** Provided material follows **
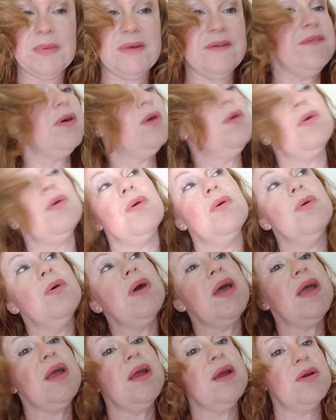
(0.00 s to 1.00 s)
have a whole
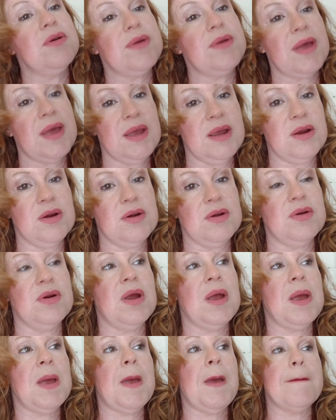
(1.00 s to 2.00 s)
hair care,
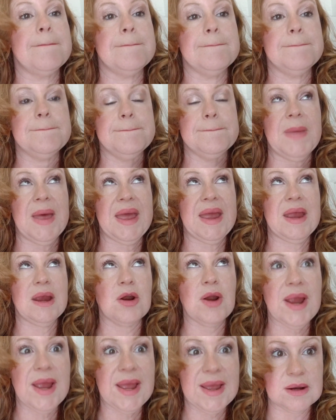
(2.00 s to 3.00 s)
hair
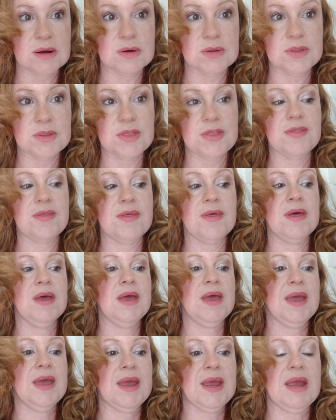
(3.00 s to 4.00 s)
health,
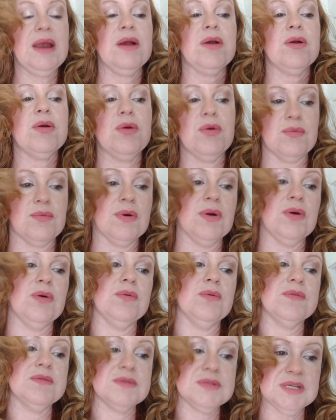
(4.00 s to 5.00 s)
hair
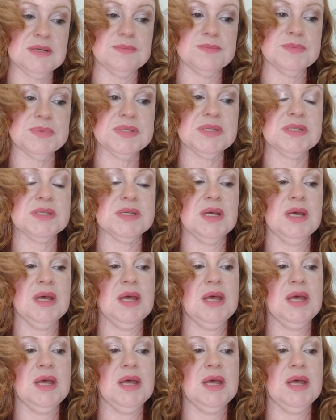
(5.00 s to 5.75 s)
growth tips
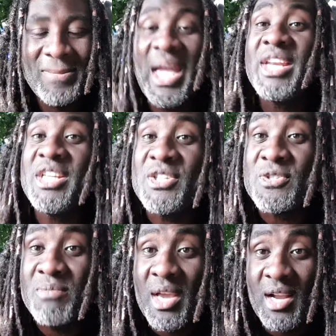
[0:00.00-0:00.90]
And it needs
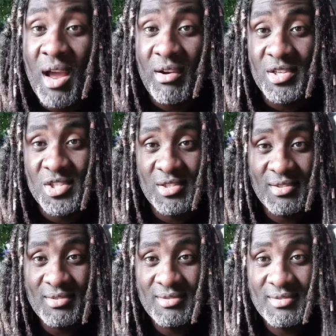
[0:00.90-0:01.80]
to be encouraged,
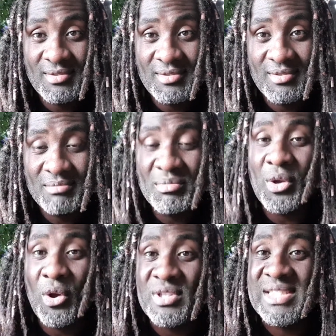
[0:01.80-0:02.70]

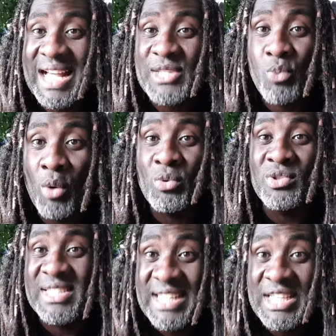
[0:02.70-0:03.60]
because that's what will
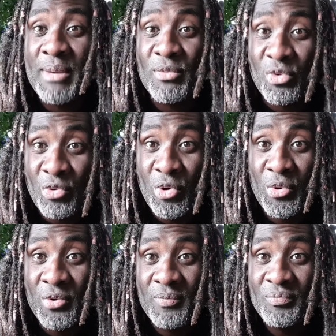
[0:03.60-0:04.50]
see them
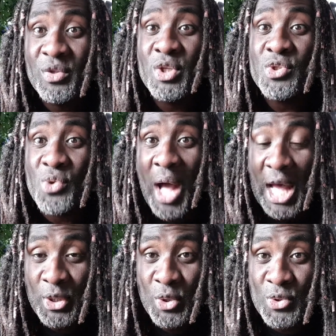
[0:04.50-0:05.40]
through to
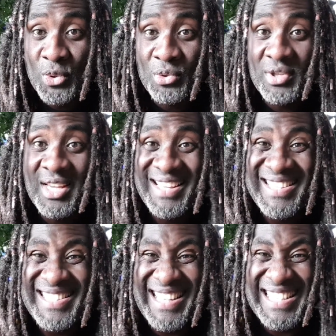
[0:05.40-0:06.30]
adulthood
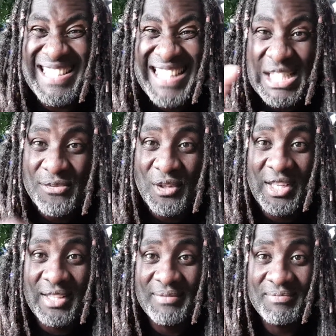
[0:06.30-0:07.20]
successfully
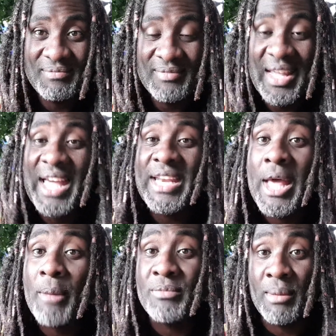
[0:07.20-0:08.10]
and
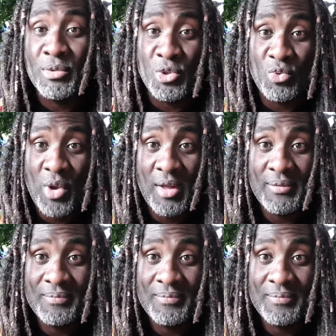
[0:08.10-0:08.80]
help them do well.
** End of Provided material **
Task item
An exact restatement is expected of the lines from the line containing "(4.00 s to 5.00 s)" to the end of the data above, pictures excluded.

Expected answer
(4.00 s to 5.00 s)
hair
(5.00 s to 5.75 s)
growth tips
[0:00.00-0:00.90]
And it needs
[0:00.90-0:01.80]
to be encouraged,
[0:01.80-0:02.70]

[0:02.70-0:03.60]
because that's what will
[0:03.60-0:04.50]
see them
[0:04.50-0:05.40]
through to
[0:05.40-0:06.30]
adulthood
[0:06.30-0:07.20]
successfully
[0:07.20-0:08.10]
and
[0:08.10-0:08.80]
help them do well.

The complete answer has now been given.